Fp8 block example

Kimi-K2.6 FP8 Block Example

Code Walkthrough

The original Kimi K2.6 checkpoint ships in a quantized format with 4-bit integer weights. In order to create an FP8 block checkpoint, we must first dequantize to full-precision (bfloat16), then quantize to the desired FP8 Block format. Fortunately, this can be done in a single call to the model_free_ptq entrypoint because FP8 block quantization does not require a calibration dataset. The original 4-bit weights will be loaded from the safetensors files, upconverted to bfloat16, and quantized to FP8 block in a single pipeline.

The full example script can be found in the examples here.

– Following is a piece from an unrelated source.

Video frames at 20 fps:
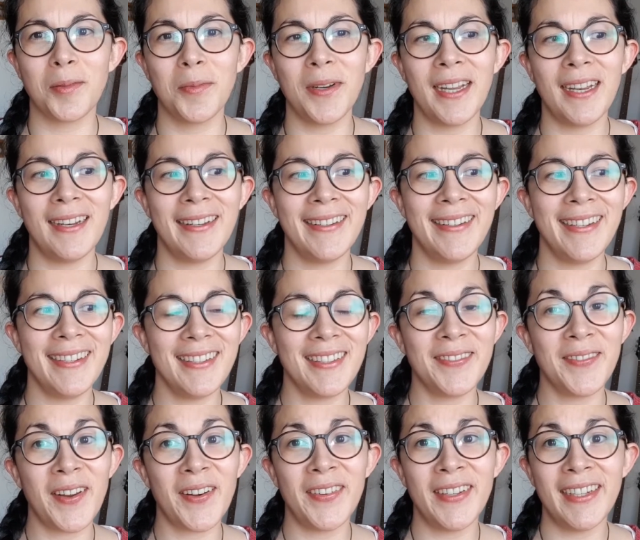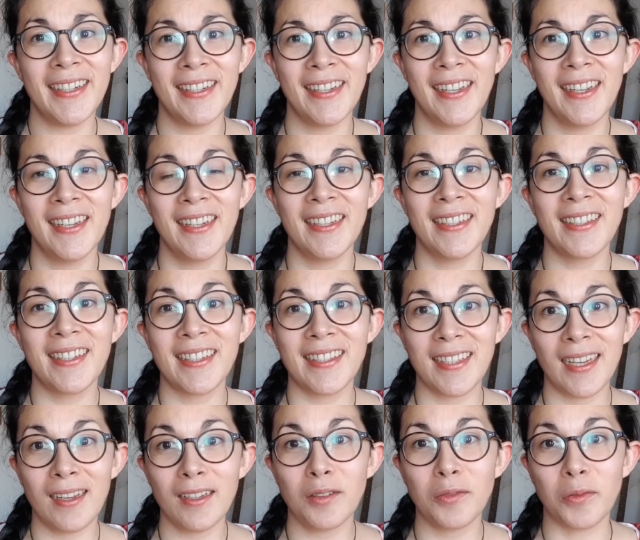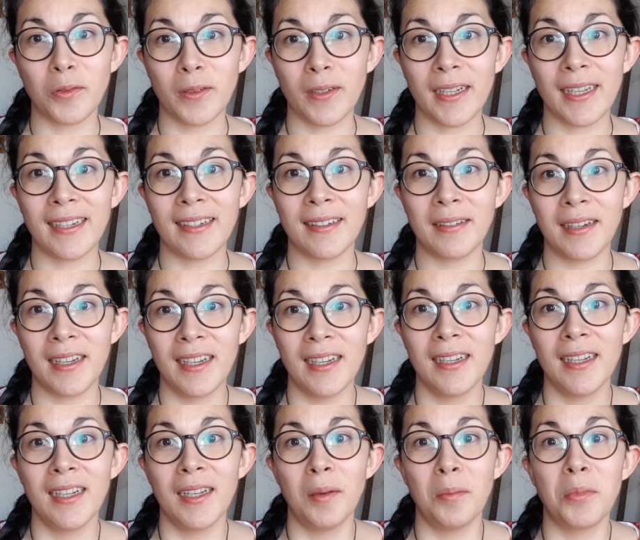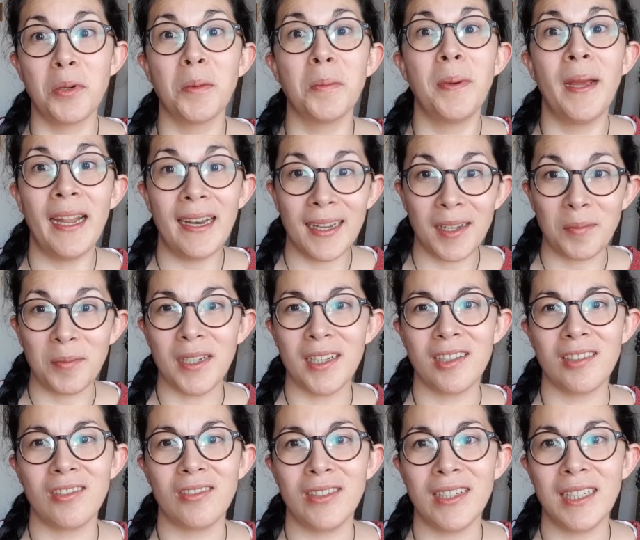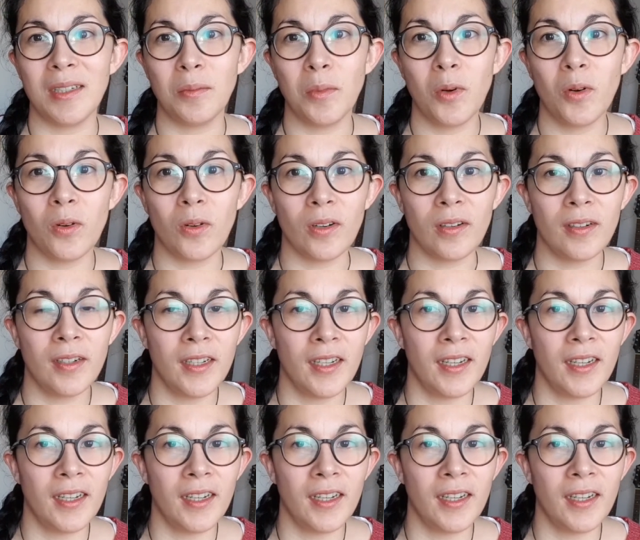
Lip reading: well, it is very successful in propelling me to read more.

The snippet below was run successfully on a single H100x80GB GPU.

1. Convert model from 4-bit integer weights to fp8 block format.

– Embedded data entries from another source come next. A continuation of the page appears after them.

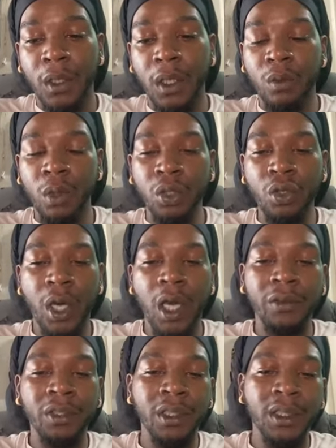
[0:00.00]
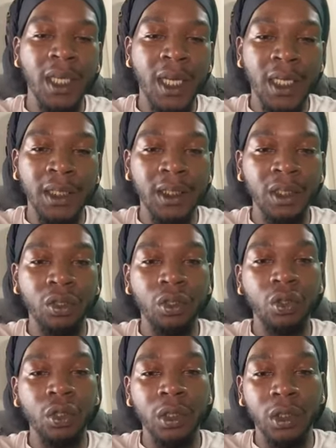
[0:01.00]
And when you have society
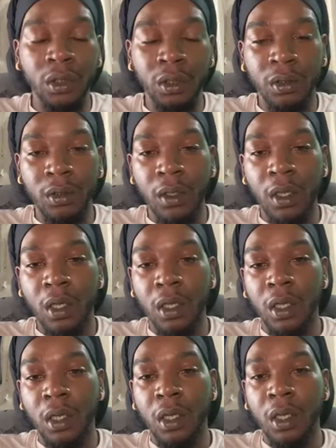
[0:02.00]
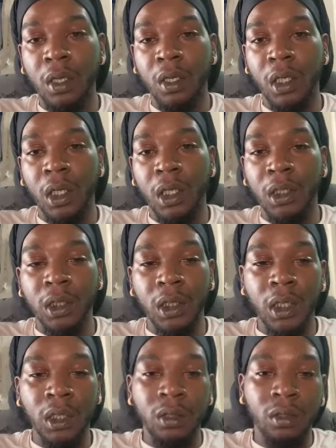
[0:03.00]
doing it, and
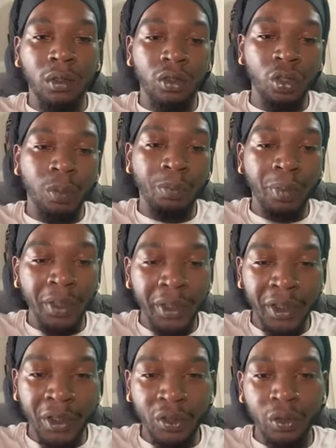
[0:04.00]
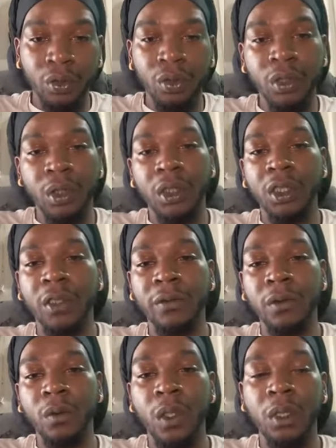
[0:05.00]
yet your parents doing it a
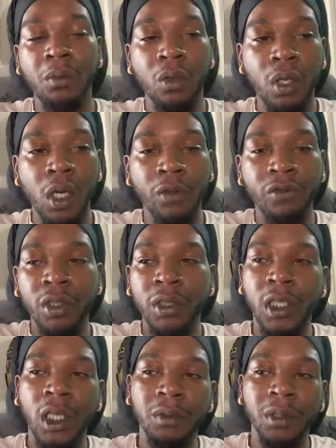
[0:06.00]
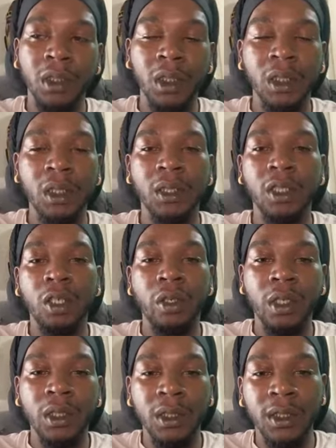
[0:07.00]
different way, more often times kids go
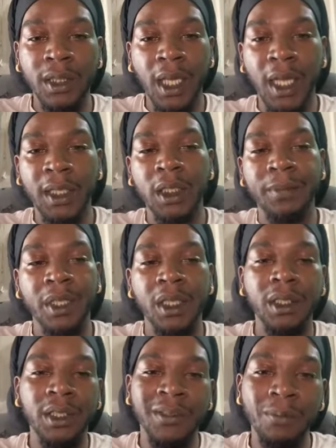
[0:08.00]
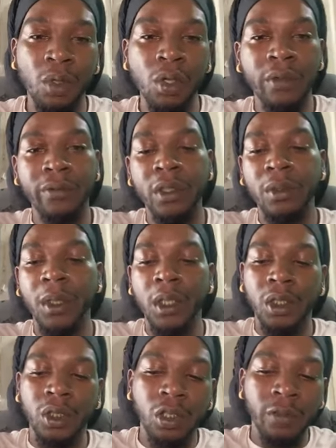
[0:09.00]
with the society because it's more of them.
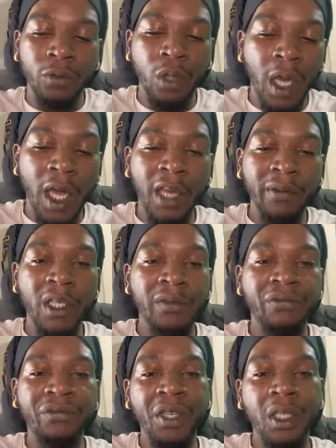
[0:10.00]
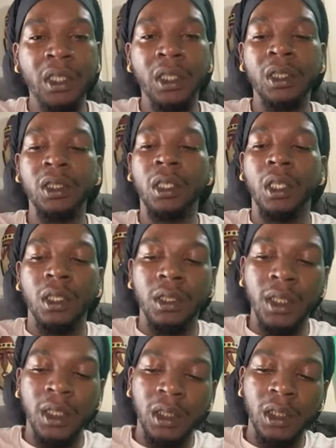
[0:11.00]
So if you have a village
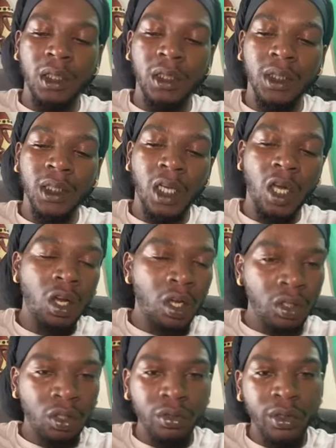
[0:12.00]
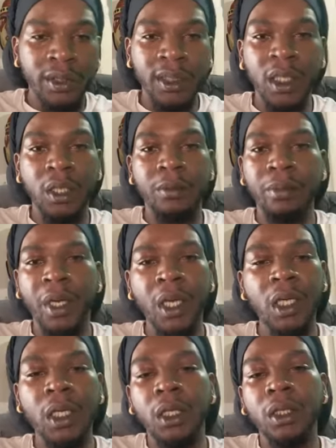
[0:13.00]
that is all on the same
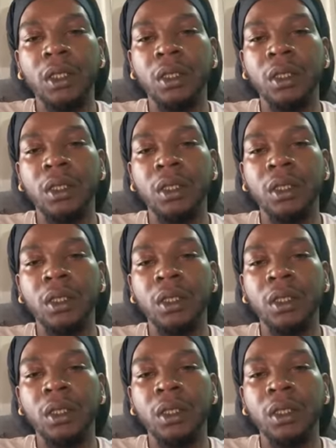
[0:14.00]
page,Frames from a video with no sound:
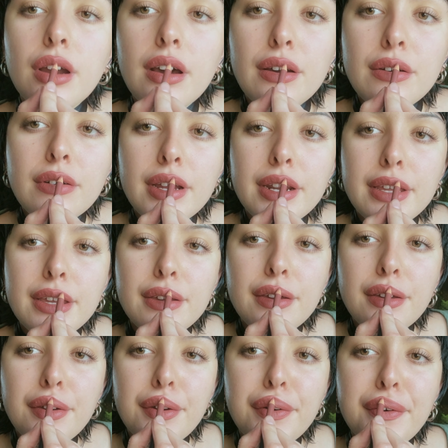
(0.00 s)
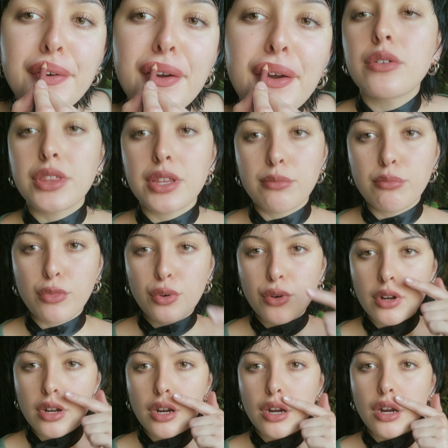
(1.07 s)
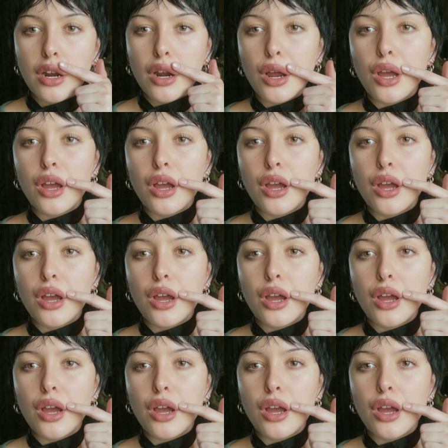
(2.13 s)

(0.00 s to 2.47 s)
already with a more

from compressed_tensors.entrypoints.convert import CompressedTensorsDequantizer

from llmcompressor import model_free_ptq

MODEL_ID = "moonshotai/Kimi-K2.6"
SAVE_DIR = MODEL_ID.rstrip("/").split("/")[-1] + "-FP8-BLOCK"

ignore = [
    "re:.*mlp.gate$",
    "re:.*lm_head",
    "re:.*kv_a_proj_with_mqa$",
    "re:.*q_a_proj$",
    "re:.*vision_tower.*",
    "re:.*embed_tokens$",
    # ignore anything not in language_model
    "re:.*mm_projector.*",
    "re:.*vision.*",
]

model_free_ptq(
    model_stub=MODEL_ID,
    save_directory=SAVE_DIR,
    scheme="FP8_BLOCK",
    ignore=ignore,
    converter=CompressedTensorsDequantizer(
        MODEL_ID,
        ignore=ignore,
    ),
    max_workers=2,
    device="cuda:0",
)